**Task prompt**
What you should give back is a precise copy of the lines below from the one containing "[00:00:00.00 to 00:00:01.14]" through the one containing "Transcript: and my accessories.", with no pictures.

**Data section**

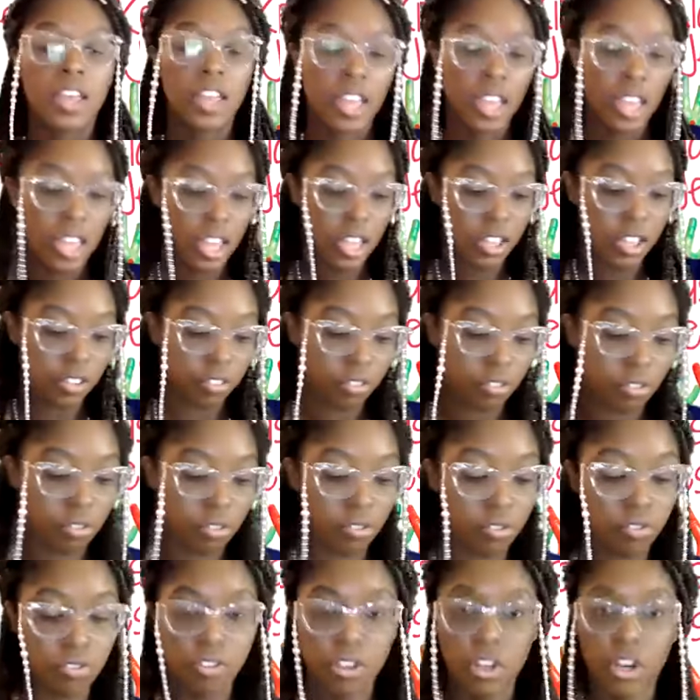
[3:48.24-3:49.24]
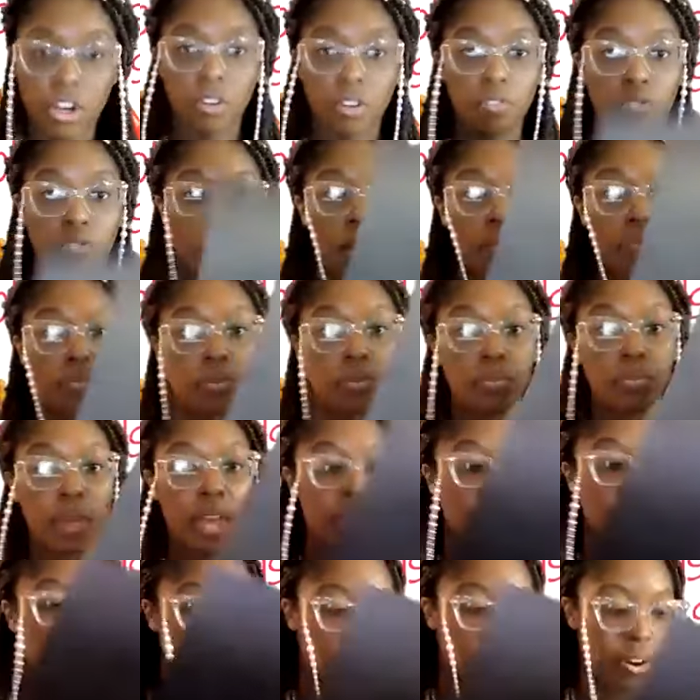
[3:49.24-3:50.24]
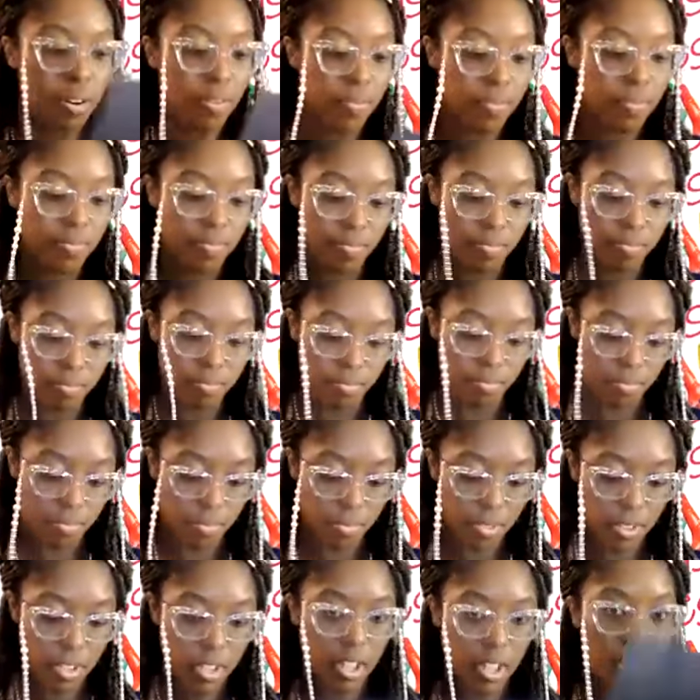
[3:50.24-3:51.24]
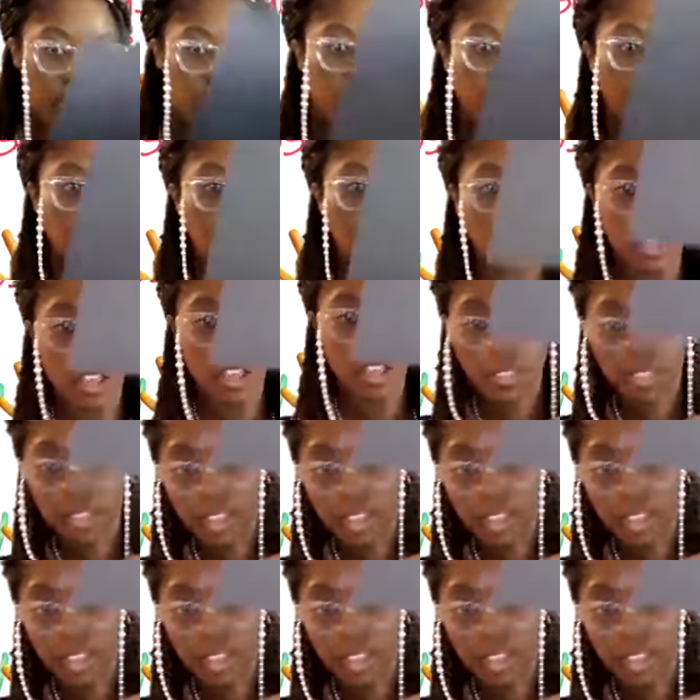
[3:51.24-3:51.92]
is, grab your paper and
---
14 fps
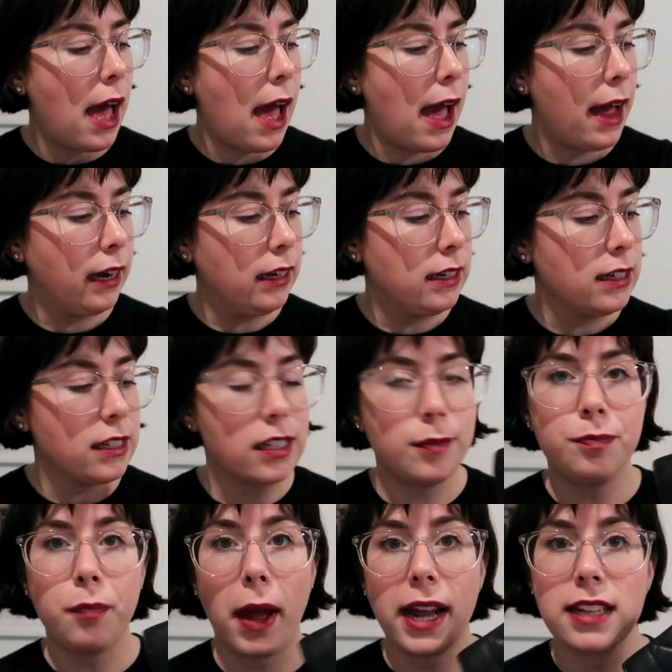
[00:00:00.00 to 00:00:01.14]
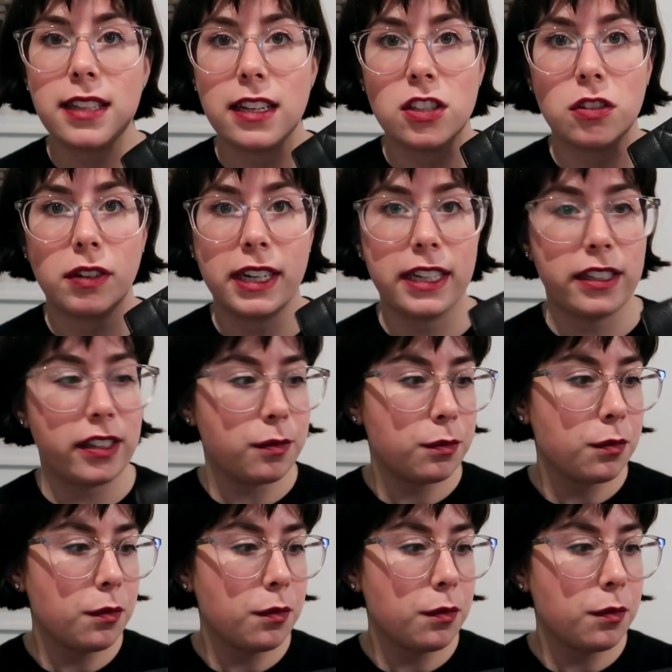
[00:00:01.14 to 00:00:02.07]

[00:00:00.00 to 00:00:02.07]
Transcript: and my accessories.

**Result**
[00:00:00.00 to 00:00:01.14]
[00:00:01.14 to 00:00:02.07]

[00:00:00.00 to 00:00:02.07]
Transcript: and my accessories.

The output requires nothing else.